Records supplied: Begin

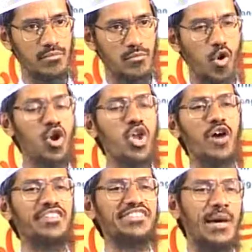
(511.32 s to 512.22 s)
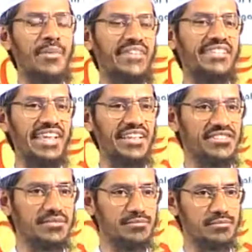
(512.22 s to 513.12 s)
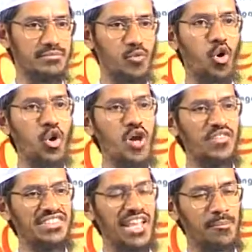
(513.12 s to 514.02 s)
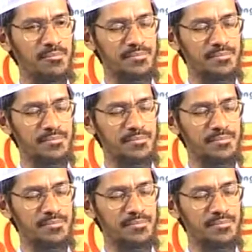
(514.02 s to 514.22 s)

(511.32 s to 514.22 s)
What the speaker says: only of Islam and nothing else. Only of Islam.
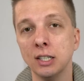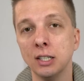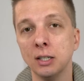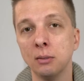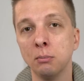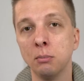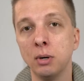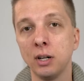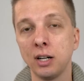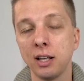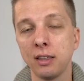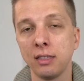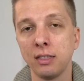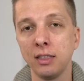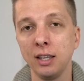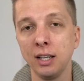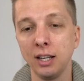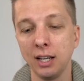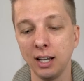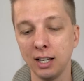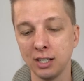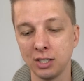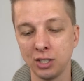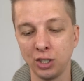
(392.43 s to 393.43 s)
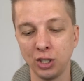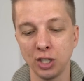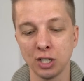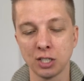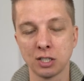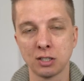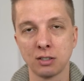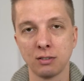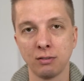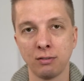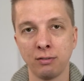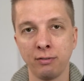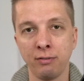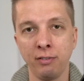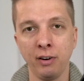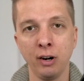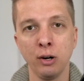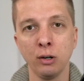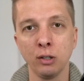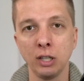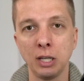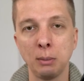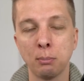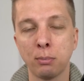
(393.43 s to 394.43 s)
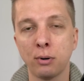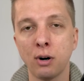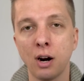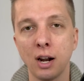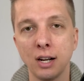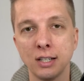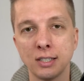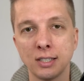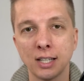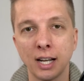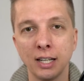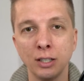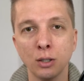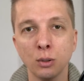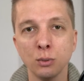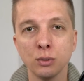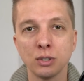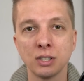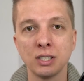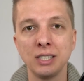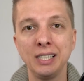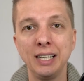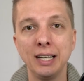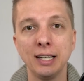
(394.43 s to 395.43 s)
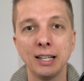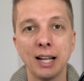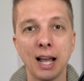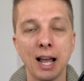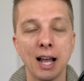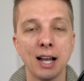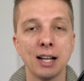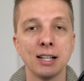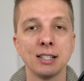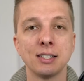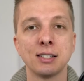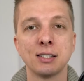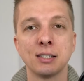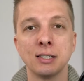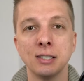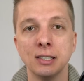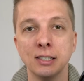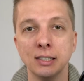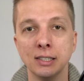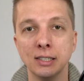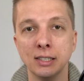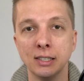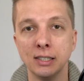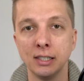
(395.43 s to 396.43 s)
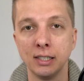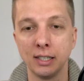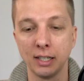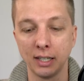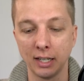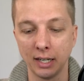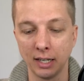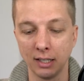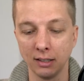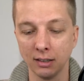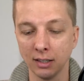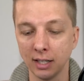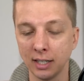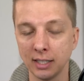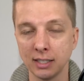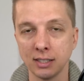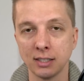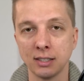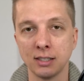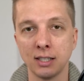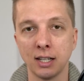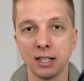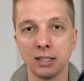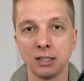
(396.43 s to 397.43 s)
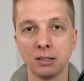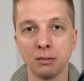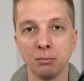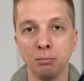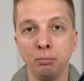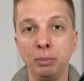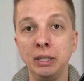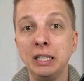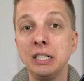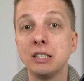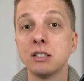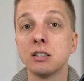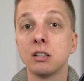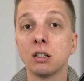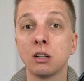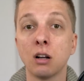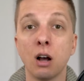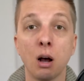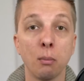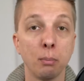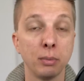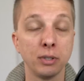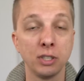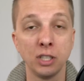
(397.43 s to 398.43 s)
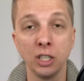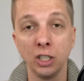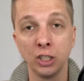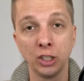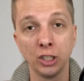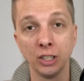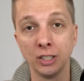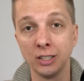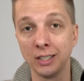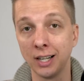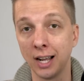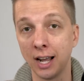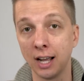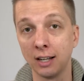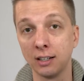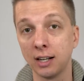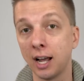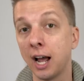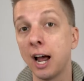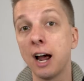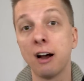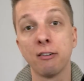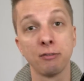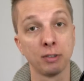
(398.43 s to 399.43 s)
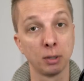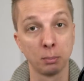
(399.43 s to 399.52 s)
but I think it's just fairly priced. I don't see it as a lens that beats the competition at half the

Records supplied: End

=== Work request ===
Find the line with "(394.43 s to 395.43 s)" in the listing above, then write it out along with every later line through the last one, exactly, omitting pictures.

=== Written solution ===
(394.43 s to 395.43 s)
(395.43 s to 396.43 s)
(396.43 s to 397.43 s)
(397.43 s to 398.43 s)
(398.43 s to 399.43 s)
(399.43 s to 399.52 s)
but I think it's just fairly priced. I don't see it as a lens that beats the competition at half the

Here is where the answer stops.